The Complainant has shown that it has rights in a trademark, and that the domain name is identical to this mark. I conclude therefore that the Complainant has satisfied the requirements of paragraph 4(a)(i) of the Policy.

2. The Respondent has no Rights or Legitimate Interest in Respect of the Domain Name

The Complainant asserts that the Respondent has no rights or legitimate interests in the domain name, as required under paragraph 4(a)(ii) of the Policy. It makes a number of assertions as to this point, detailed in section 5 above.

Against this the Respondent argues that it has legitimate business interests in the domain name. Most of this involves bare assertions and the absence of any evidence renders them nugatory. The only significant argument is that the Respondent is called "My Speedy Net Phone" which is most usefully contracted to the url <msnphone.com>. However, as the Complainant points out, there is no evidence that the Respondent trades under this name, and indeed this was not the name originally given in the whois registration. Moreover the domain name <myspeedynetphone.com> remains unclaimed. Finally there is evidence of fraud occurring through the website, where consumers are being mislead into assuming that the voice-over-IP services are provided by Microsoft.

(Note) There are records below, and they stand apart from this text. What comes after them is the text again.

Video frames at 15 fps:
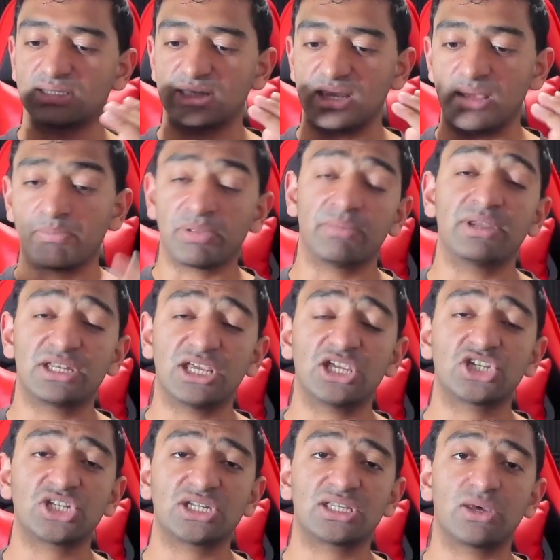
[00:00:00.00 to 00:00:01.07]

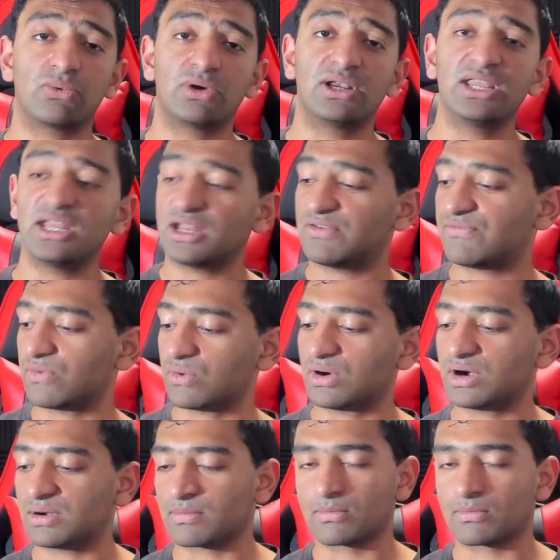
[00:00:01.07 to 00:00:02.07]
implementations that were needed for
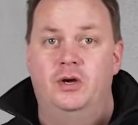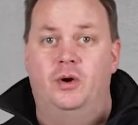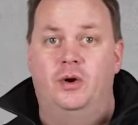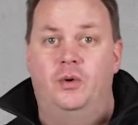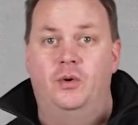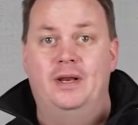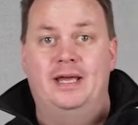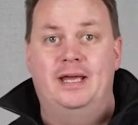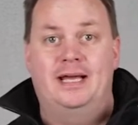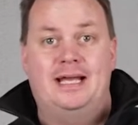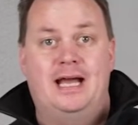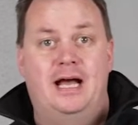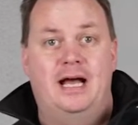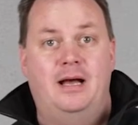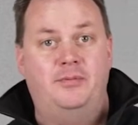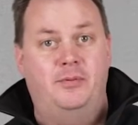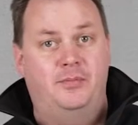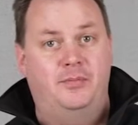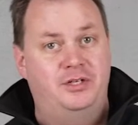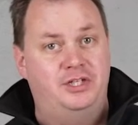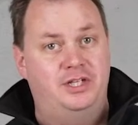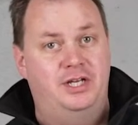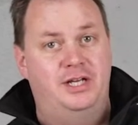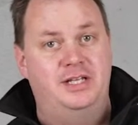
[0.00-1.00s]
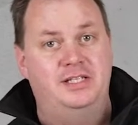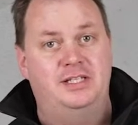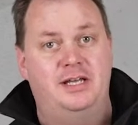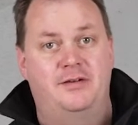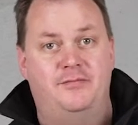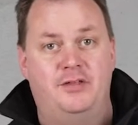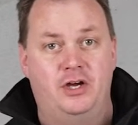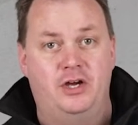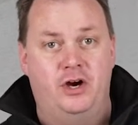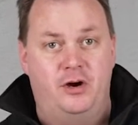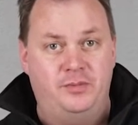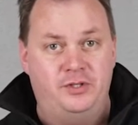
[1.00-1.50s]
all our carpet machines have
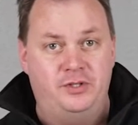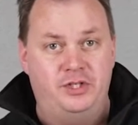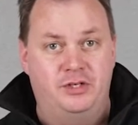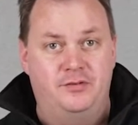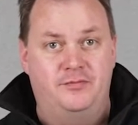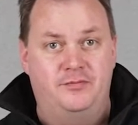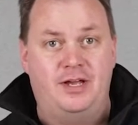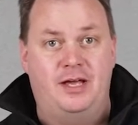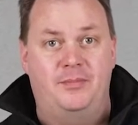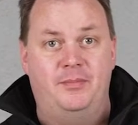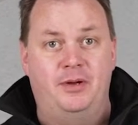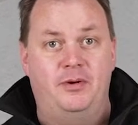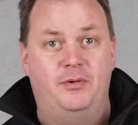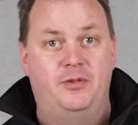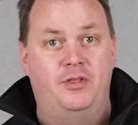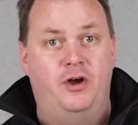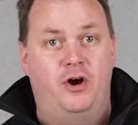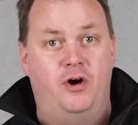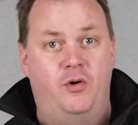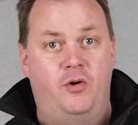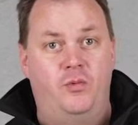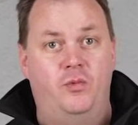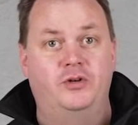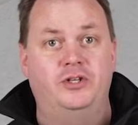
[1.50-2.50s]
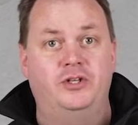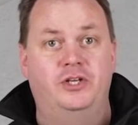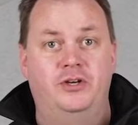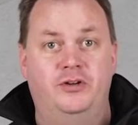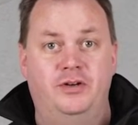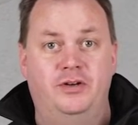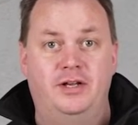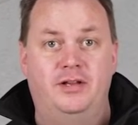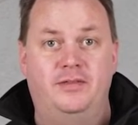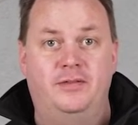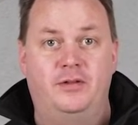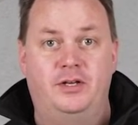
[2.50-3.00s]
the option of coming with a hot water
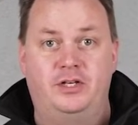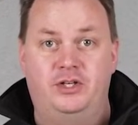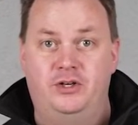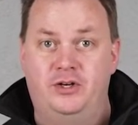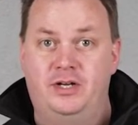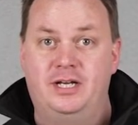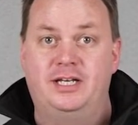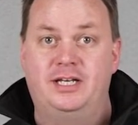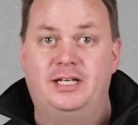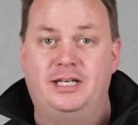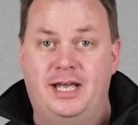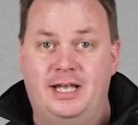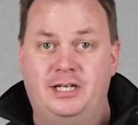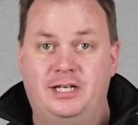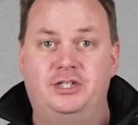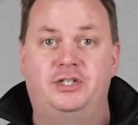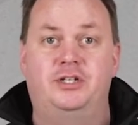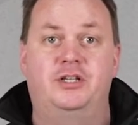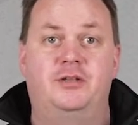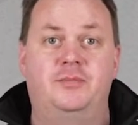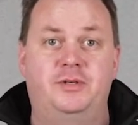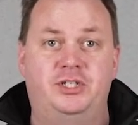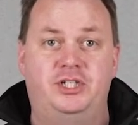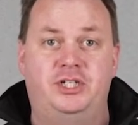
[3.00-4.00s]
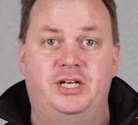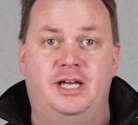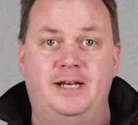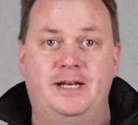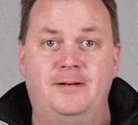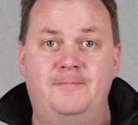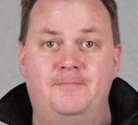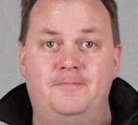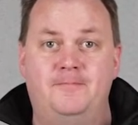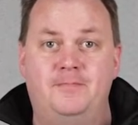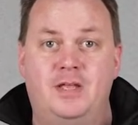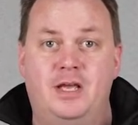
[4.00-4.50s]
unit that you can attach to the
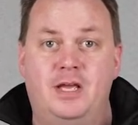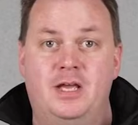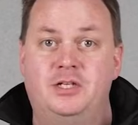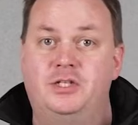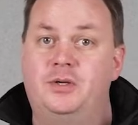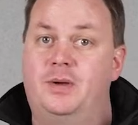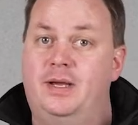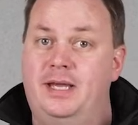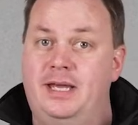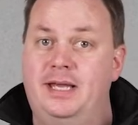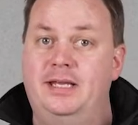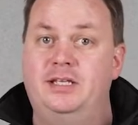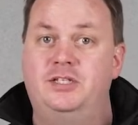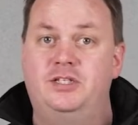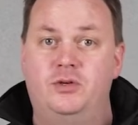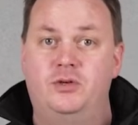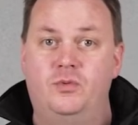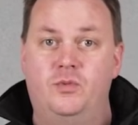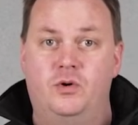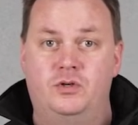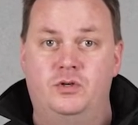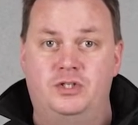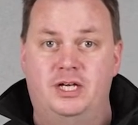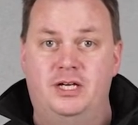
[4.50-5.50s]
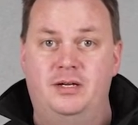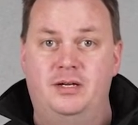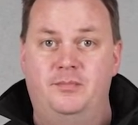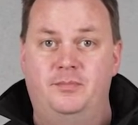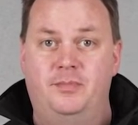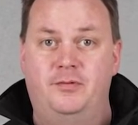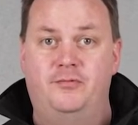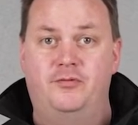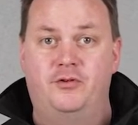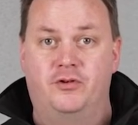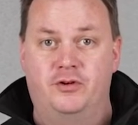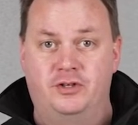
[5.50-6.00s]
machine, so it heats the water
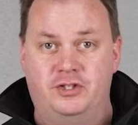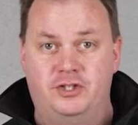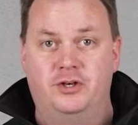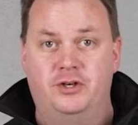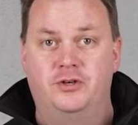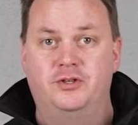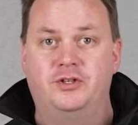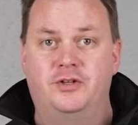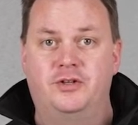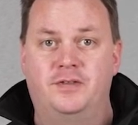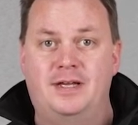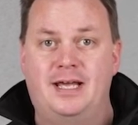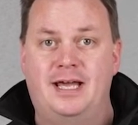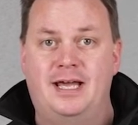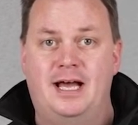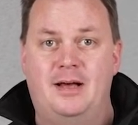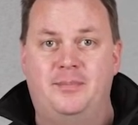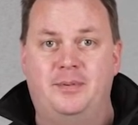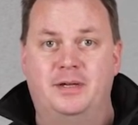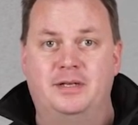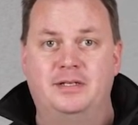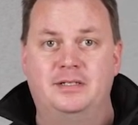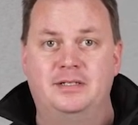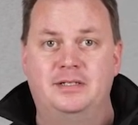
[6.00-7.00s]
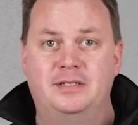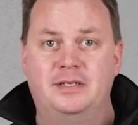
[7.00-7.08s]
before it's used on the carpet.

I have no hesitation in concluding that the name "My Speedy Net Phone" is a convenient fiction, intended to provide some thin evidence for the purposes of paragraph 4(a)(ii). I further conclude that no legitimate business is being conducted at the domain name. There is no bona fide offering of services under the domain name. Nor is there any evidence of the positive defences that are detailed in paragraph 4(c) of the Policy.

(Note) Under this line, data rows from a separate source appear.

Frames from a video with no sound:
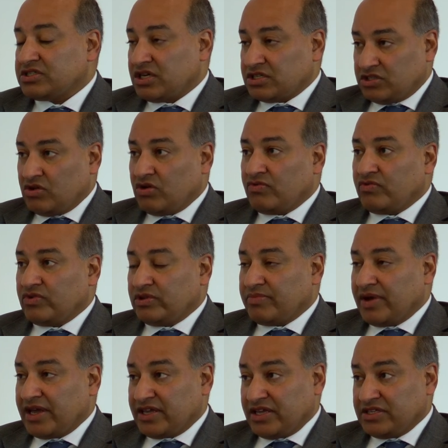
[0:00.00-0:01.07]
starting off with the
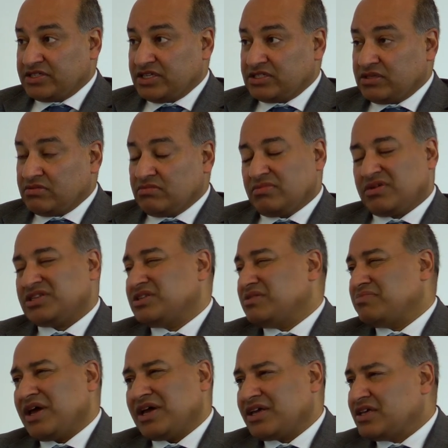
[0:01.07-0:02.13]
banking system, because the
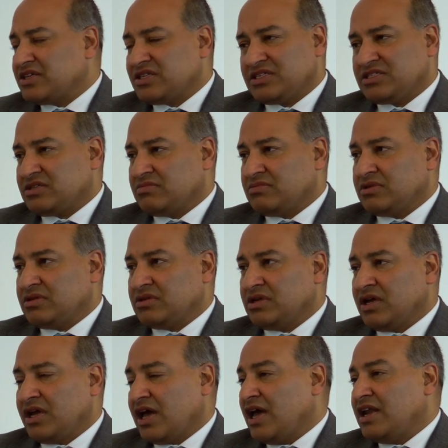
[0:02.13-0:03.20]
banking system in
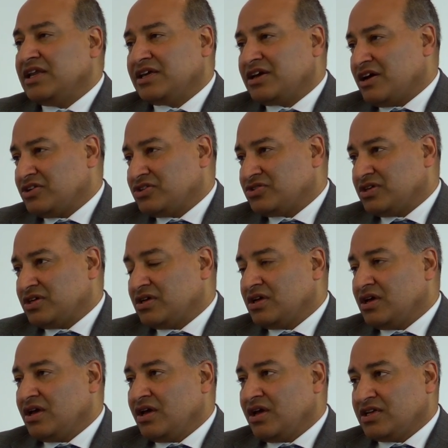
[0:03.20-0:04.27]
any country
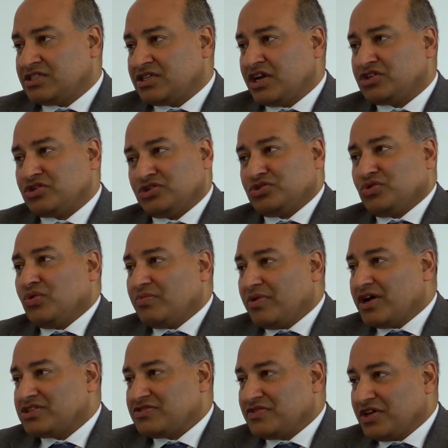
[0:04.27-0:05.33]
is central to all
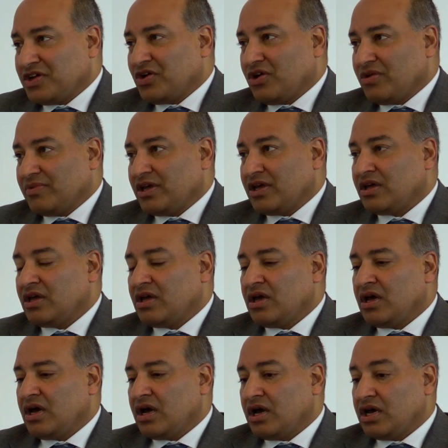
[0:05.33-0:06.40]
parts of the economy.
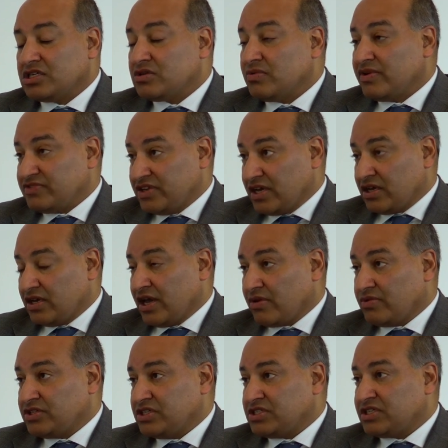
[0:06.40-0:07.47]
So we've taken
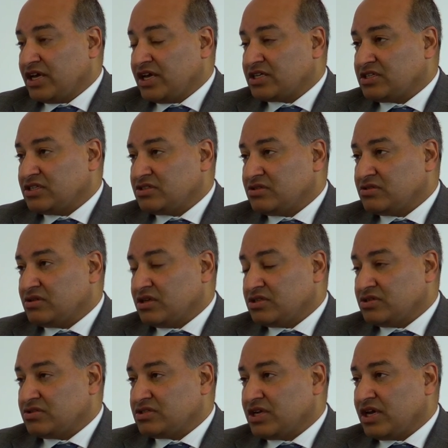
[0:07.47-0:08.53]
equity stakes, as
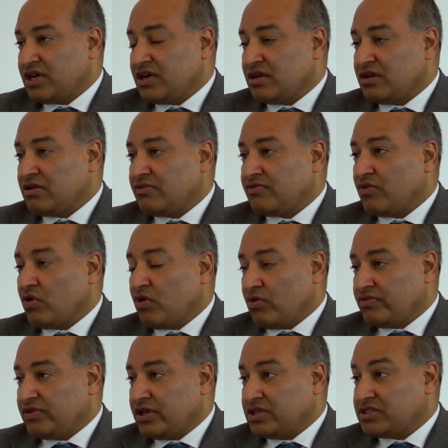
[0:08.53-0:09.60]
you say, in four
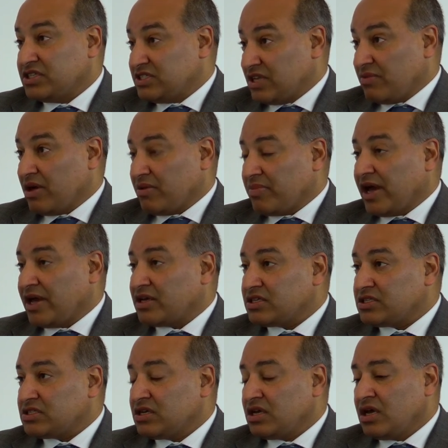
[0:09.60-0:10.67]
of the systemic
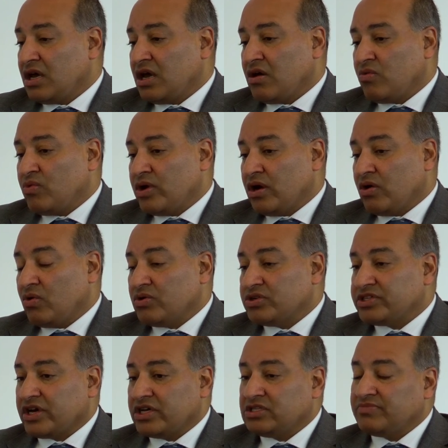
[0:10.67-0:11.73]
banks. We are
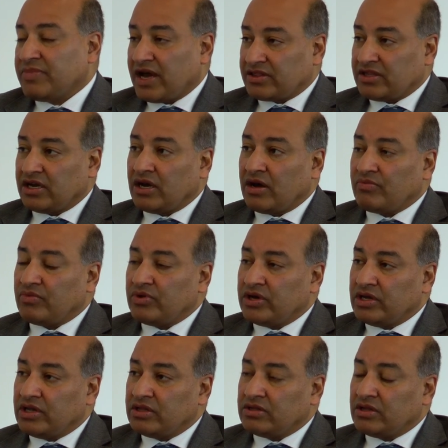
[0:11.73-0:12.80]
also going to back that up
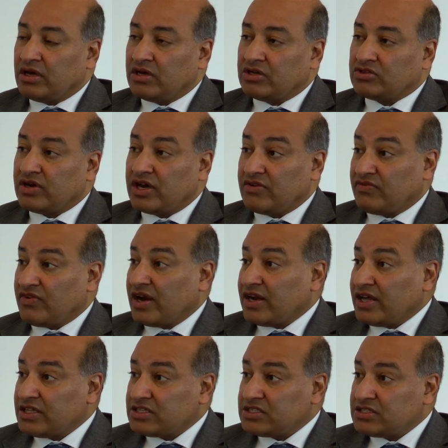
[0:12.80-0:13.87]
with trade
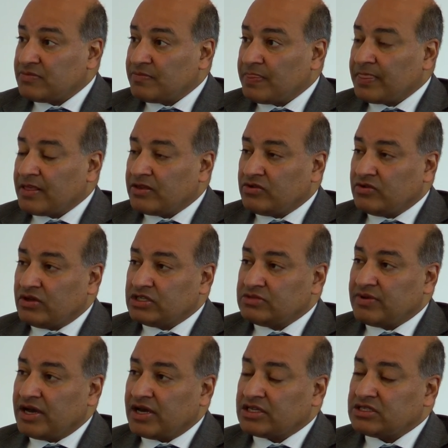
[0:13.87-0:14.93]
finance through those
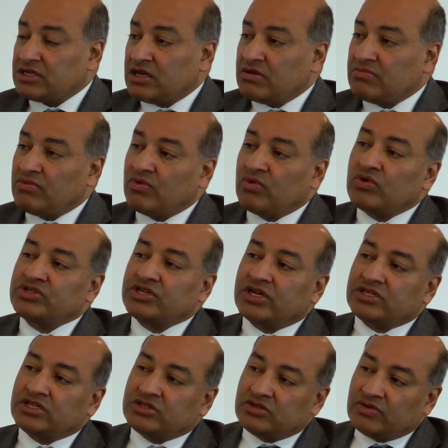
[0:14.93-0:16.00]
banks, but we're also going
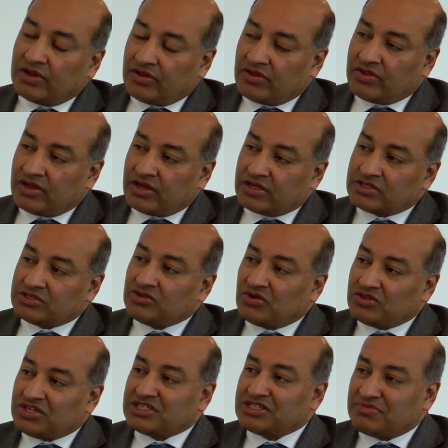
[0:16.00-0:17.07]
to do other things,
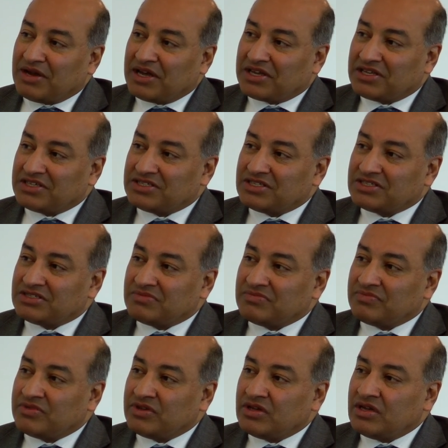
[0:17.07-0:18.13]
not just the banking system.
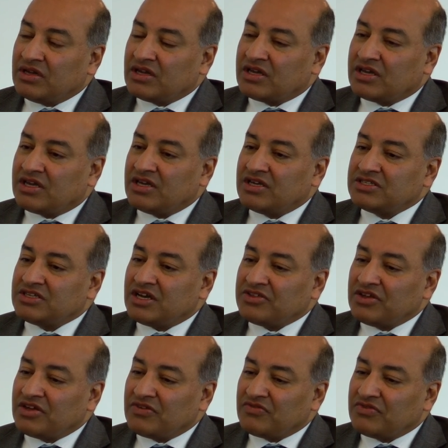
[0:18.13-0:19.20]
Because I
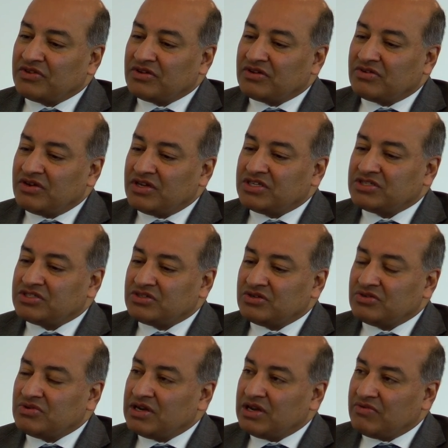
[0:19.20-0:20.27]
think for Greece
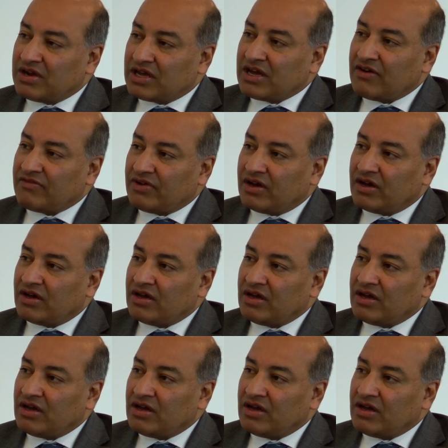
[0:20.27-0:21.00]
to really recover,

As a result I conclude that the Respondent has no rights or legitimate interest in the domain name. I conclude that the Complainant has satisfied the requirements of paragraph 4(a)(ii) of the UDRP.

3. The Respondent Registered and is using the Domain Name in Bad Faith

The final issue is that of bad faith registration and use by the Respondents. For paragraph 4(a)(iii) to apply, the Complainant must demonstrate the conjunctive requirements that the Respondent registered the domain name in bad faith and has used it in bad faith. The Complainant makes a number of submissions in relation to this point (see section 5, above) the strongest of which is the claim that the Respondent registered the <msnphone.com> domain name with the intent to mislead consumers into believing that it is affiliated with, or endorsed or sponsored by, Microsoft in order to perpetuate a fraudulent telecommunications scheme. This claim is based on the bad faith exemplar scenarios outlined in paragraph 4(b)(iv), which reads:

"For the purposes of Paragraph 4(a)(iii), the following circumstances, in particular but without limitation, if found by the Panel to be present, shall be evidence of the registration and use of a domain name in bad faith:
Ö
(iv) by using the domain name, you have intentionally attempted to attract, for commercial gain, Internet users to your website or other on-line location, by creating a likelihood of confusion with the complainant's mark as to the source, sponsorship, affiliation, or endorsement of your website or location or of a product or service on your website or location.

Based on the evidence of confusing use of multiple marks and trade dress of the Complainant, and on the evidence of fraud that has occurred at the website located at the domain name, I conclude that the Respondent has intentionally attempted to attract, for commercial gain, Internet users to its website by creating a likelihood of confusion with the complainant's mark as to the source, sponsorship, affiliation, or endorsement of the website. As a result the activity is deemed to fulfil the bad faith use and registration requirements of paragraph 4(a)(iii).

I therefore conclude that the Complainant has satisfied paragraph 4(a)(iii) of the Policy.

As a final matter, I conclude that the Respondentís claims of reverse domain name hijacking are baseless.

 

7. Decision

The Complainant has made out all of the elements of paragraph 4(a) of the Policy.

Pursuant to Paragraph 4(i) of the Policy and Rule 15 of the Rules, the requested remedy is granted.

I hereby order that the domain name <msnphone.com> be transferred to the Complainant.